Jamie Berube says she was six weeks pregnant when she had her abortion. “He put on a song by Father John Misty called ‘Hollywood Forever Cemetery,’ and for the rest of my life whenever I hear that song I will think ‘that was the song that was playing the first time I got pregnant — pregnant with a baby I couldn’t keep,'” Berube wrote.

“I’ve done a lot of ‘bad’ things in my life. I’ve made choices that will forever haunt me no matter how much money I shell out for a shrink,” she continued. “But the choice that I made on that day, the choice to sign my name on a piece of paper that would give my consent to terminating a pregnancy is chief among the ones I regret most. Yes, I regret my abortion. I regret not thinking through it more carefully. I regret not considering that I might have been a really great mom. And I regret that there’s no amount of regret that can reverse the decision I made.”

Berube also revealed that she had chosen baby names: Penelope Wren for a girl, and Amory Jude for a boy.

Berube underwent a medication abortion, and saw her baby in a sonogram photo before the abortion. “Seeing a picture of the ultrasound made my eyes tear up. I could hardly make out anything but simply knowing there was the beginnings of a human behind that photo made it hard to breathe,” she said. She explained to the father of the baby, who came to the appointment with her, that she just had to take some pills and then it would be over, saying it was less complicated than she had thought it would be. But that was just a facade. “Internally I felt suffocated by the grip of three thousand hands. How had my life come to this?” she asked.

She took the pills, and immediately knew that everything had changed. She asked him to stay with her after the abortion, but he refused. Their relationship was over. “I pulled back to kiss him but he turned his lips away so that mine landed on his cheek,” she recalled. “And that’s when I knew. I felt it in my gut. There was someone else. And after the abortion was over, we would be too.”

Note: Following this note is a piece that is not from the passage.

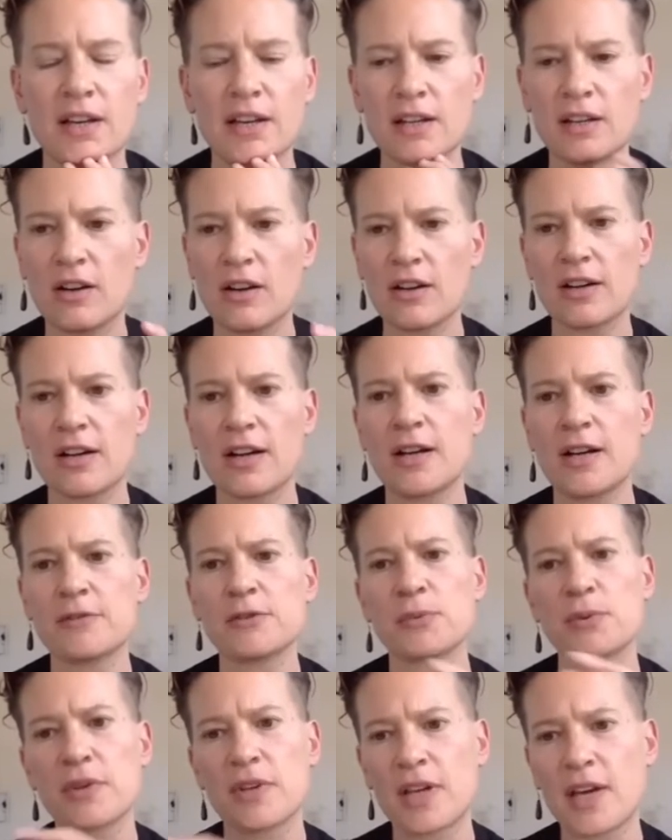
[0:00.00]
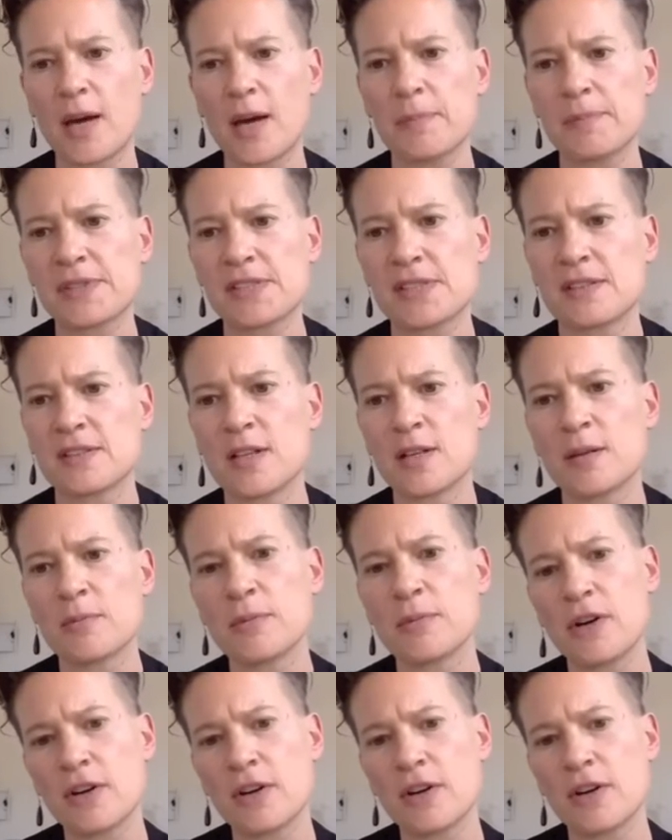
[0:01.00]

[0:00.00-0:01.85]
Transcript: and archives with gaps in them,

It also didn’t take long for Berube to contemplate suicide, with the presence of her roommate, and her reassurance, being what kept her alive. “[H]er words gave me comfort. They were familiar and safe,” she said. “And they were what kept me from possibly hurting myself because of what I’d done that night. Because right before she opened the door, I remembered I had a pair of toenail clippers in my purse and wondered how the blade would feel against my skin if I got creative enough.”

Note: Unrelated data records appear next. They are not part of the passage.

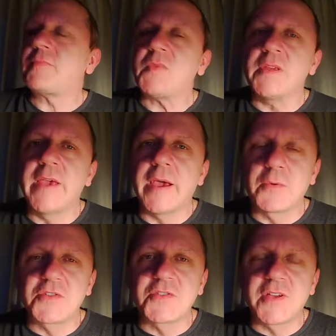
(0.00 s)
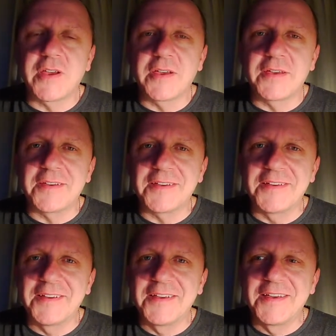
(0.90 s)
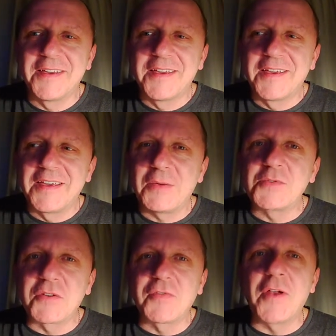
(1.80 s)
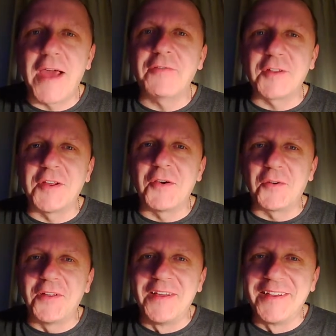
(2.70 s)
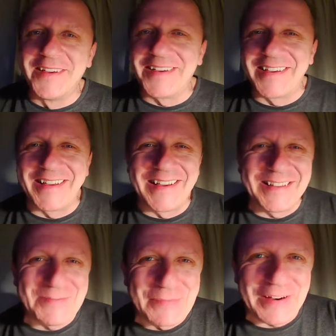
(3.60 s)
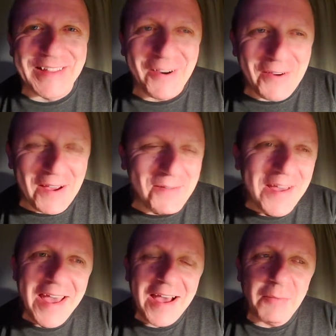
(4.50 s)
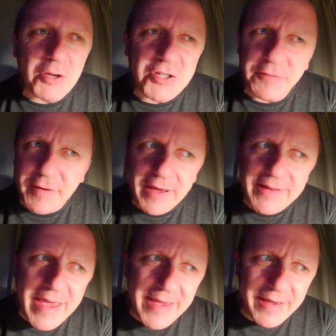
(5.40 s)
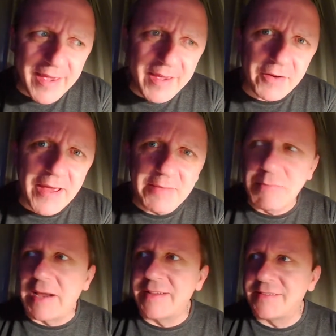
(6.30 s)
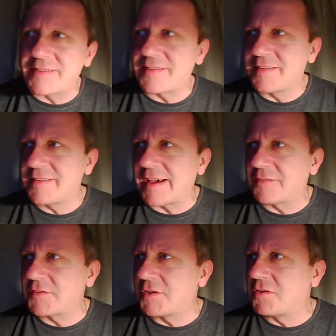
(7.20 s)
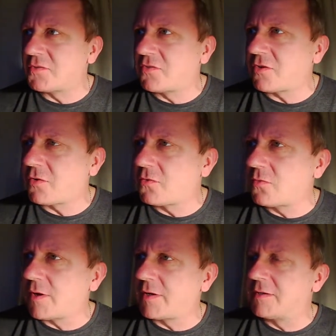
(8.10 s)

Yeah, it was a fun afternoon. Let's put it that way. I'm not sure if I had 8 or 9 pints that afternoon. So,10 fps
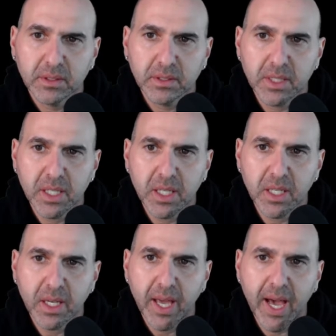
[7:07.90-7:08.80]
the
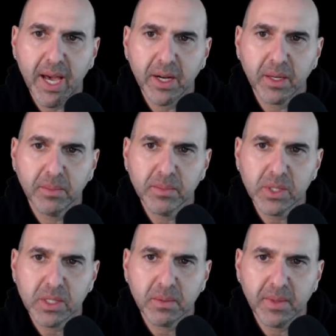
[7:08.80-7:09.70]
atoms
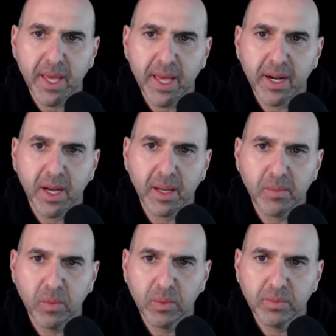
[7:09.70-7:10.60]
that I'm
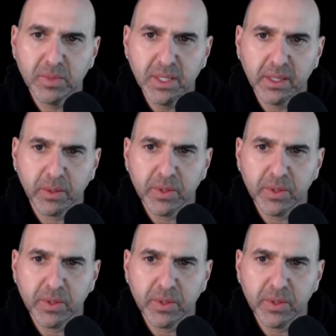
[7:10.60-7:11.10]
dealing with.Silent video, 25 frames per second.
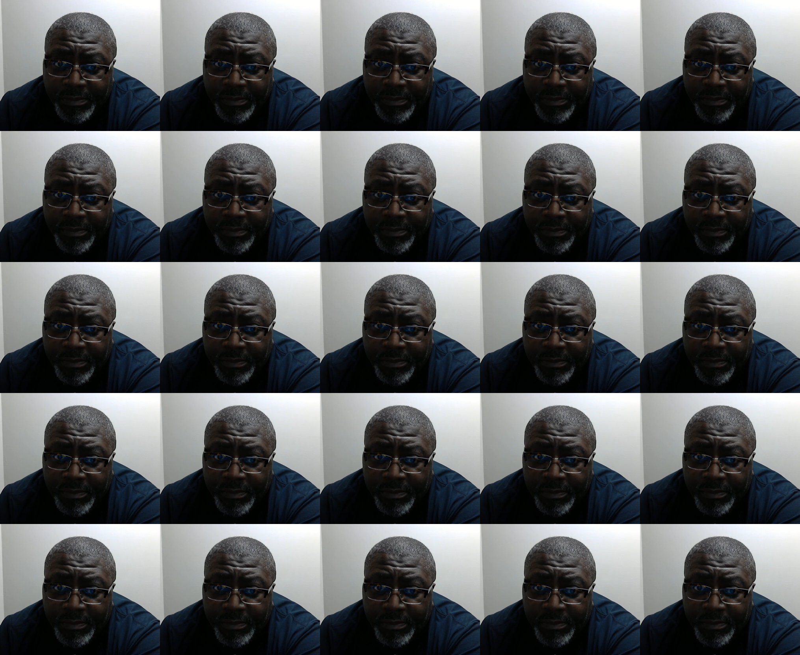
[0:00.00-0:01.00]

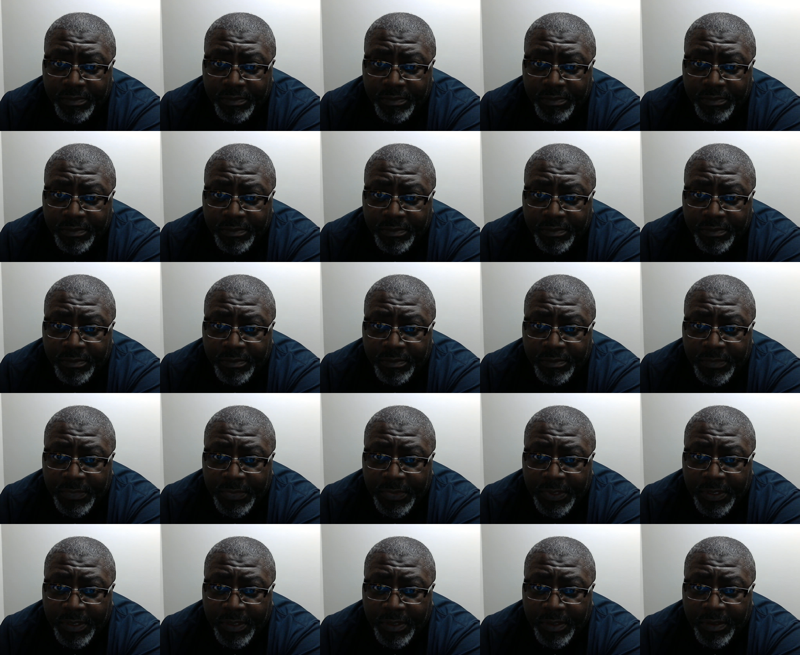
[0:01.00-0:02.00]

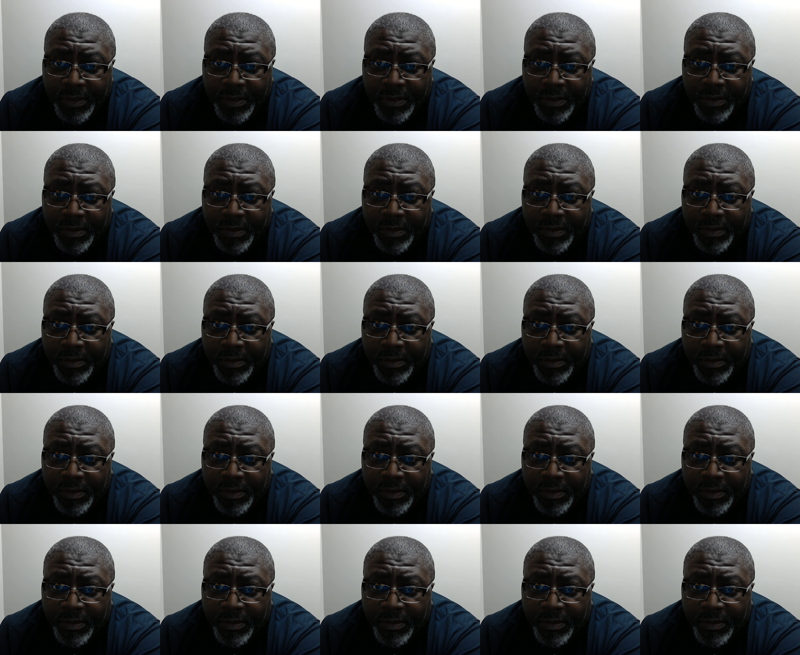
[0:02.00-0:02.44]
No one is speaking in this clip.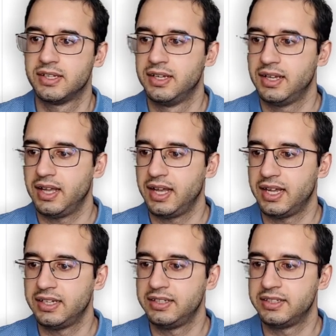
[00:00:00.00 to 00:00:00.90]

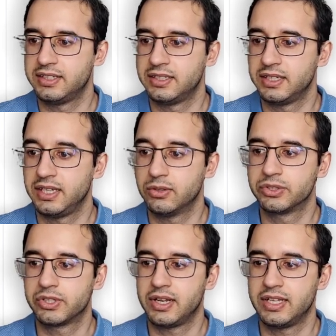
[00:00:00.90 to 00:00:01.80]
And it
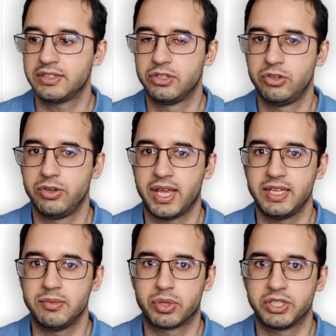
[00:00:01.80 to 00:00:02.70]
also lets you
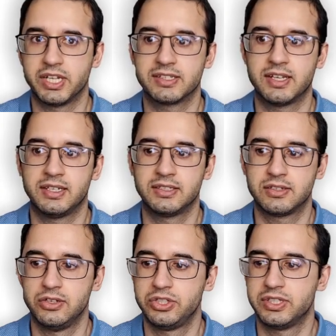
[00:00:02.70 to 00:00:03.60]
create projects and
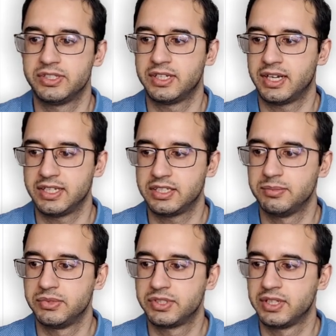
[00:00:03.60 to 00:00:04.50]
solutions and
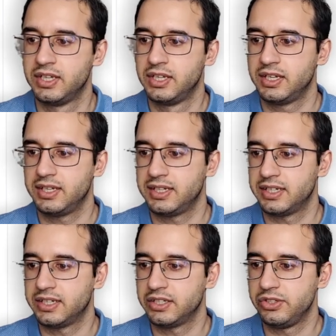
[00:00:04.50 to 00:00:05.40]
items
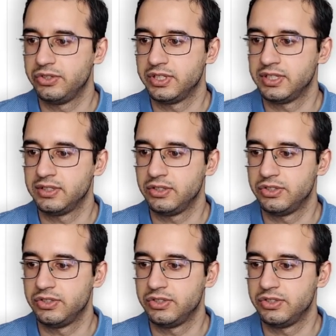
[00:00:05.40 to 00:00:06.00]
using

She cried and watched “Forrest Gump,” and said that she felt in her heart that her baby had been a boy. “I took the first pill to begin the process — a process I had no clue I’d grow to deeply regret,” she said. “Because I regret my abortion. And because if I hadn’t, his name would have been Jude.”

It’s a known fact that abortion can cause considerable harm to a woman’s mental health; the bulk of scientific literature on the subject has shown this. Women who have abortions are at higher risk for mental health disorders like depression, anxiety, and suicidal behavior, as well as drug and alcohol abuse — and yet, they are almost never given this information before going through with the abortion. Instead, they’re told that this is what they need to be successful, that they can’t survive another baby, that abortion will set them free. And it’s beyond wrong.

Women deserve better than to be sold a lie packaged as empowerment.